═══ Dataset records
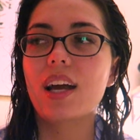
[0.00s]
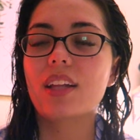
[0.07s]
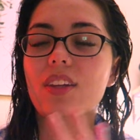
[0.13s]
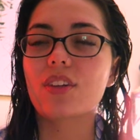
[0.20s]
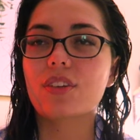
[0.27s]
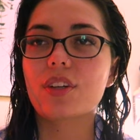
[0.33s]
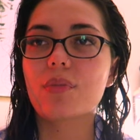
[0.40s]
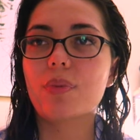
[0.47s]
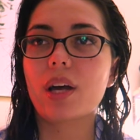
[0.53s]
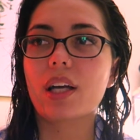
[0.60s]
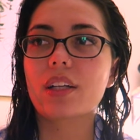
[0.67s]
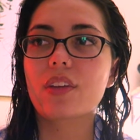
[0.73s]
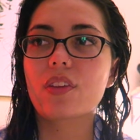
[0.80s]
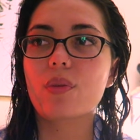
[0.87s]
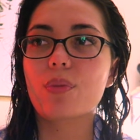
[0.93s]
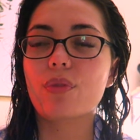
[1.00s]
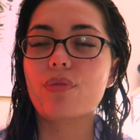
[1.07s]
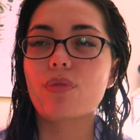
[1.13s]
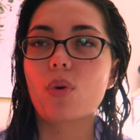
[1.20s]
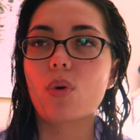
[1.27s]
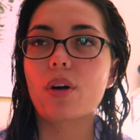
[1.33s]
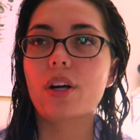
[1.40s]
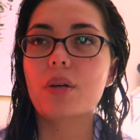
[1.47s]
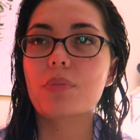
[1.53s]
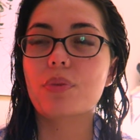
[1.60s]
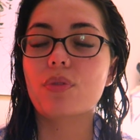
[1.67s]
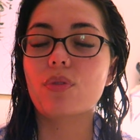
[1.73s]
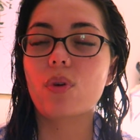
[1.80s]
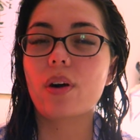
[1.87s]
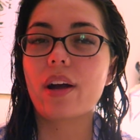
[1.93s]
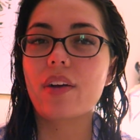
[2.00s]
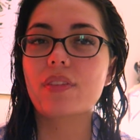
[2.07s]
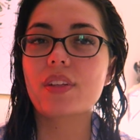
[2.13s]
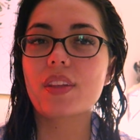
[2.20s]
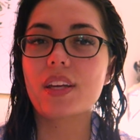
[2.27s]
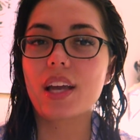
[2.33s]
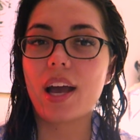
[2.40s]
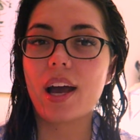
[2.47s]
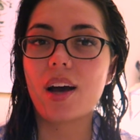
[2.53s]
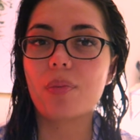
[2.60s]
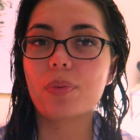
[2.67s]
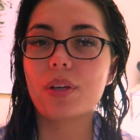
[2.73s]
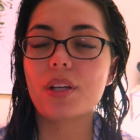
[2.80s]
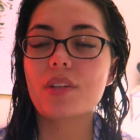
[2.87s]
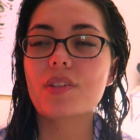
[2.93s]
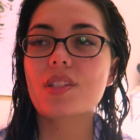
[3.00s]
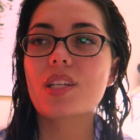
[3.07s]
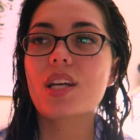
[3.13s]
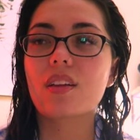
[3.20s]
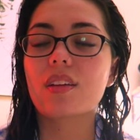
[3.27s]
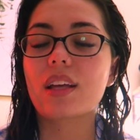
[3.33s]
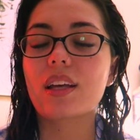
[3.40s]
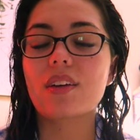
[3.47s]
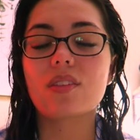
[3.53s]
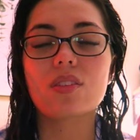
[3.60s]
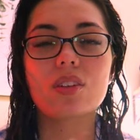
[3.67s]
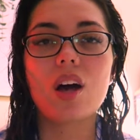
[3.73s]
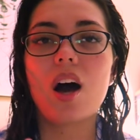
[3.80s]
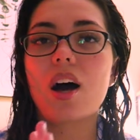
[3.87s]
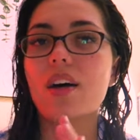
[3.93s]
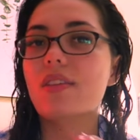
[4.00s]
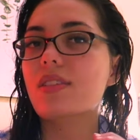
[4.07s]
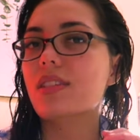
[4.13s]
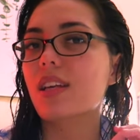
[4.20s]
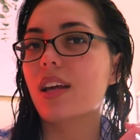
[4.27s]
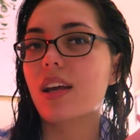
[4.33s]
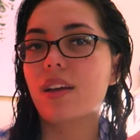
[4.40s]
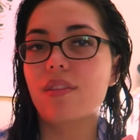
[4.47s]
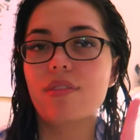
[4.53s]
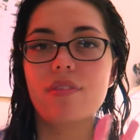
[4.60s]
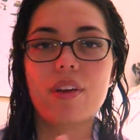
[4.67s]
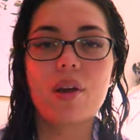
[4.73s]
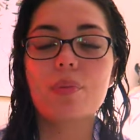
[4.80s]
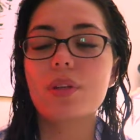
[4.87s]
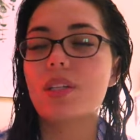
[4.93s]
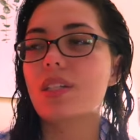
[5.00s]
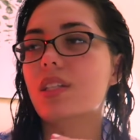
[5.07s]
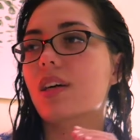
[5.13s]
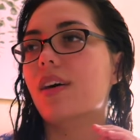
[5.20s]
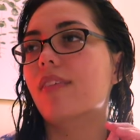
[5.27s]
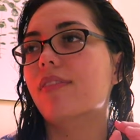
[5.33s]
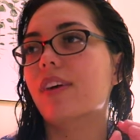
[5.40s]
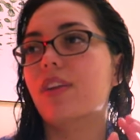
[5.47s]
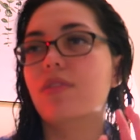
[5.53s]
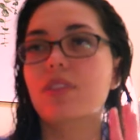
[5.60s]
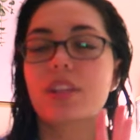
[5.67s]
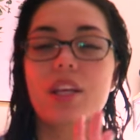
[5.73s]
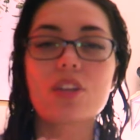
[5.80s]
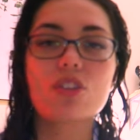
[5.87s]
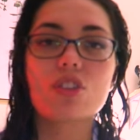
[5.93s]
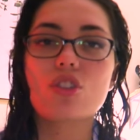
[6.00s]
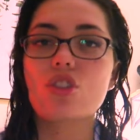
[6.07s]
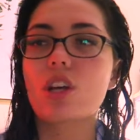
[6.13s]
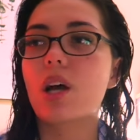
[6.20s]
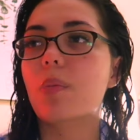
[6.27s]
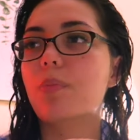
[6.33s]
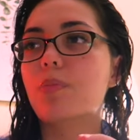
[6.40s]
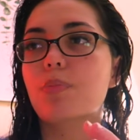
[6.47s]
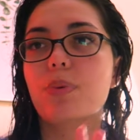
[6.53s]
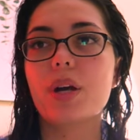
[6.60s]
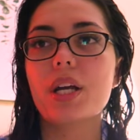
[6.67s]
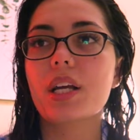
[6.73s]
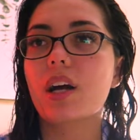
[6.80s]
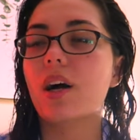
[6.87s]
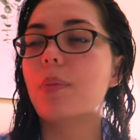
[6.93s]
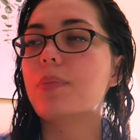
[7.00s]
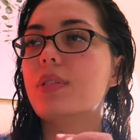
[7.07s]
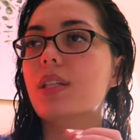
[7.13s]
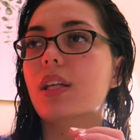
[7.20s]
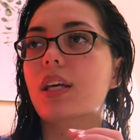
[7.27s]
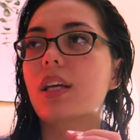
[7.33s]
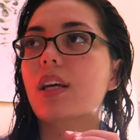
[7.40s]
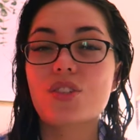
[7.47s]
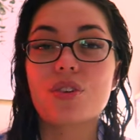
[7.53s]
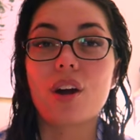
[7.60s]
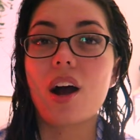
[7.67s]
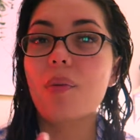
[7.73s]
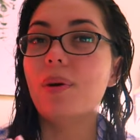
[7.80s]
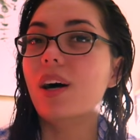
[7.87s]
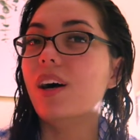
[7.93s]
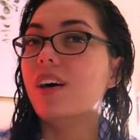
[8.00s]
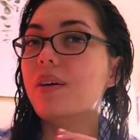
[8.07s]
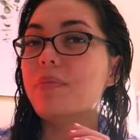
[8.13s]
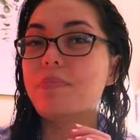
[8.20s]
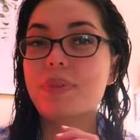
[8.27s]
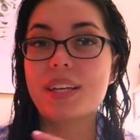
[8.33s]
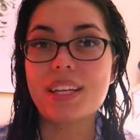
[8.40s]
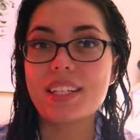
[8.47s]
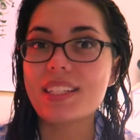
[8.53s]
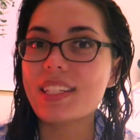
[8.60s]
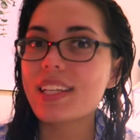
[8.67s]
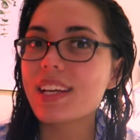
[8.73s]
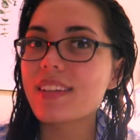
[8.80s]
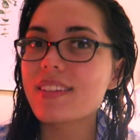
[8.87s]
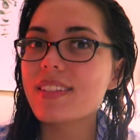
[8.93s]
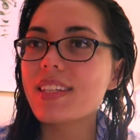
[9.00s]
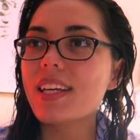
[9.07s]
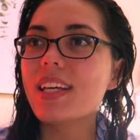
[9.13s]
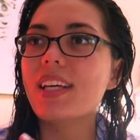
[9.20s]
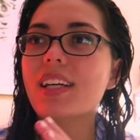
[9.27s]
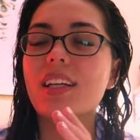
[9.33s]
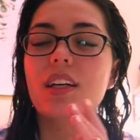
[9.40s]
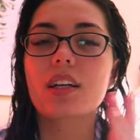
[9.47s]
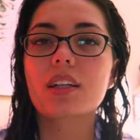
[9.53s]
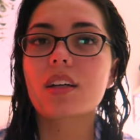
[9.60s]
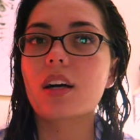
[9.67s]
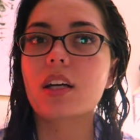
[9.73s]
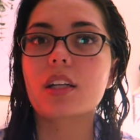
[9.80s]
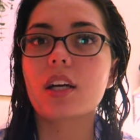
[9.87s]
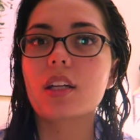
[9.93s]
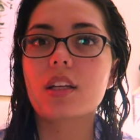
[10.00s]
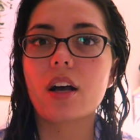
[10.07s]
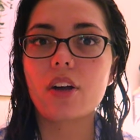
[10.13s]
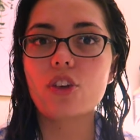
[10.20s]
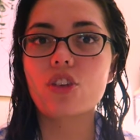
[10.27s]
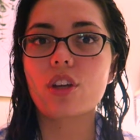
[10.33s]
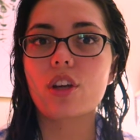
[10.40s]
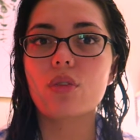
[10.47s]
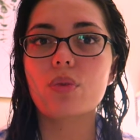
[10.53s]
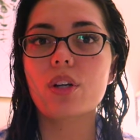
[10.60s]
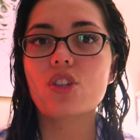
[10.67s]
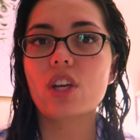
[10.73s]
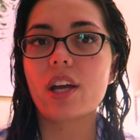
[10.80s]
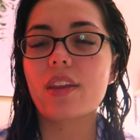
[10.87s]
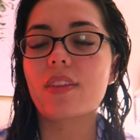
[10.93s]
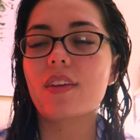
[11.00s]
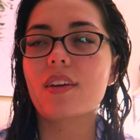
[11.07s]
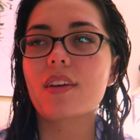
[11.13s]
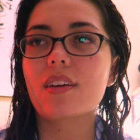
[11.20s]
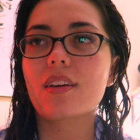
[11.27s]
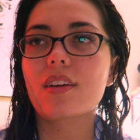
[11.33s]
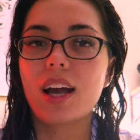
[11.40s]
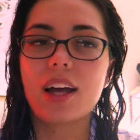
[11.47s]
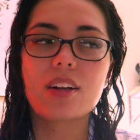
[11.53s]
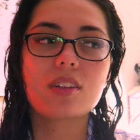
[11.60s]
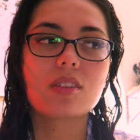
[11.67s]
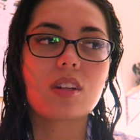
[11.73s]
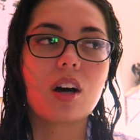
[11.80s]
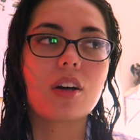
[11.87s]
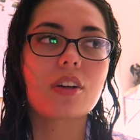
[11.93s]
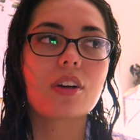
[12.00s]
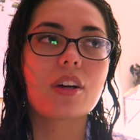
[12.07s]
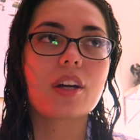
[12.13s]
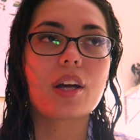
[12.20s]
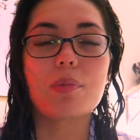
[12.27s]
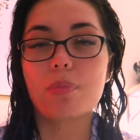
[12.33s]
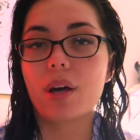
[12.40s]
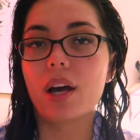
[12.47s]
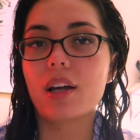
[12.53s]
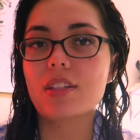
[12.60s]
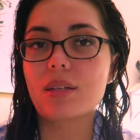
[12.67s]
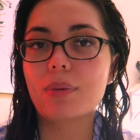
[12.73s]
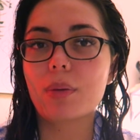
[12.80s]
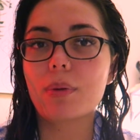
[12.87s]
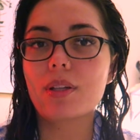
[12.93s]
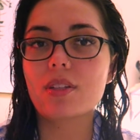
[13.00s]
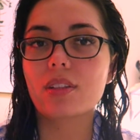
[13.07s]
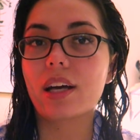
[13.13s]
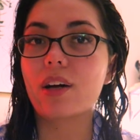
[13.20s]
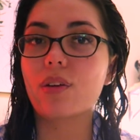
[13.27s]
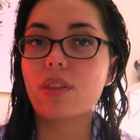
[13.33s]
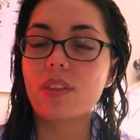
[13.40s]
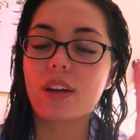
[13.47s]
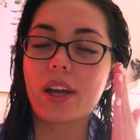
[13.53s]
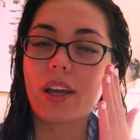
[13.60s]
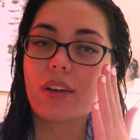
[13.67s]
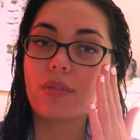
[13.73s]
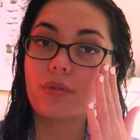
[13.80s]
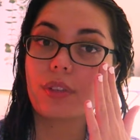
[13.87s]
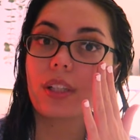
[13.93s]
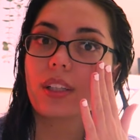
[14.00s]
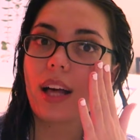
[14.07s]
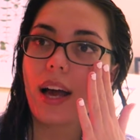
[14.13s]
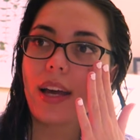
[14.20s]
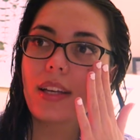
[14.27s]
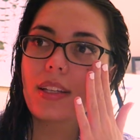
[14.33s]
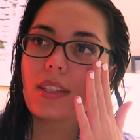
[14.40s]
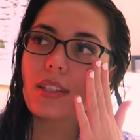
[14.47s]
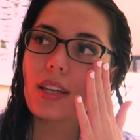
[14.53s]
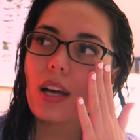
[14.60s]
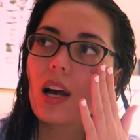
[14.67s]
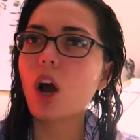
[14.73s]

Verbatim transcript: And looking back on the before, before everything happened, like loss and family stuff and relationship, breakups, like trauma, P T S D, a concussion, which I think had a longer impact on my mental health than I realized.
══════
#### What you need to do
Pictures are to be left out; the records above must be repeated word for word.

#### Output for this exercise
[0.00s]
[0.07s]
[0.13s]
[0.20s]
[0.27s]
[0.33s]
[0.40s]
[0.47s]
[0.53s]
[0.60s]
[0.67s]
[0.73s]
[0.80s]
[0.87s]
[0.93s]
[1.00s]
[1.07s]
[1.13s]
[1.20s]
[1.27s]
[1.33s]
[1.40s]
[1.47s]
[1.53s]
[1.60s]
[1.67s]
[1.73s]
[1.80s]
[1.87s]
[1.93s]
[2.00s]
[2.07s]
[2.13s]
[2.20s]
[2.27s]
[2.33s]
[2.40s]
[2.47s]
[2.53s]
[2.60s]
[2.67s]
[2.73s]
[2.80s]
[2.87s]
[2.93s]
[3.00s]
[3.07s]
[3.13s]
[3.20s]
[3.27s]
[3.33s]
[3.40s]
[3.47s]
[3.53s]
[3.60s]
[3.67s]
[3.73s]
[3.80s]
[3.87s]
[3.93s]
[4.00s]
[4.07s]
[4.13s]
[4.20s]
[4.27s]
[4.33s]
[4.40s]
[4.47s]
[4.53s]
[4.60s]
[4.67s]
[4.73s]
[4.80s]
[4.87s]
[4.93s]
[5.00s]
[5.07s]
[5.13s]
[5.20s]
[5.27s]
[5.33s]
[5.40s]
[5.47s]
[5.53s]
[5.60s]
[5.67s]
[5.73s]
[5.80s]
[5.87s]
[5.93s]
[6.00s]
[6.07s]
[6.13s]
[6.20s]
[6.27s]
[6.33s]
[6.40s]
[6.47s]
[6.53s]
[6.60s]
[6.67s]
[6.73s]
[6.80s]
[6.87s]
[6.93s]
[7.00s]
[7.07s]
[7.13s]
[7.20s]
[7.27s]
[7.33s]
[7.40s]
[7.47s]
[7.53s]
[7.60s]
[7.67s]
[7.73s]
[7.80s]
[7.87s]
[7.93s]
[8.00s]
[8.07s]
[8.13s]
[8.20s]
[8.27s]
[8.33s]
[8.40s]
[8.47s]
[8.53s]
[8.60s]
[8.67s]
[8.73s]
[8.80s]
[8.87s]
[8.93s]
[9.00s]
[9.07s]
[9.13s]
[9.20s]
[9.27s]
[9.33s]
[9.40s]
[9.47s]
[9.53s]
[9.60s]
[9.67s]
[9.73s]
[9.80s]
[9.87s]
[9.93s]
[10.00s]
[10.07s]
[10.13s]
[10.20s]
[10.27s]
[10.33s]
[10.40s]
[10.47s]
[10.53s]
[10.60s]
[10.67s]
[10.73s]
[10.80s]
[10.87s]
[10.93s]
[11.00s]
[11.07s]
[11.13s]
[11.20s]
[11.27s]
[11.33s]
[11.40s]
[11.47s]
[11.53s]
[11.60s]
[11.67s]
[11.73s]
[11.80s]
[11.87s]
[11.93s]
[12.00s]
[12.07s]
[12.13s]
[12.20s]
[12.27s]
[12.33s]
[12.40s]
[12.47s]
[12.53s]
[12.60s]
[12.67s]
[12.73s]
[12.80s]
[12.87s]
[12.93s]
[13.00s]
[13.07s]
[13.13s]
[13.20s]
[13.27s]
[13.33s]
[13.40s]
[13.47s]
[13.53s]
[13.60s]
[13.67s]
[13.73s]
[13.80s]
[13.87s]
[13.93s]
[14.00s]
[14.07s]
[14.13s]
[14.20s]
[14.27s]
[14.33s]
[14.40s]
[14.47s]
[14.53s]
[14.60s]
[14.67s]
[14.73s]

Verbatim transcript: And looking back on the before, before everything happened, like loss and family stuff and relationship, breakups, like trauma, P T S D, a concussion, which I think had a longer impact on my mental health than I realized.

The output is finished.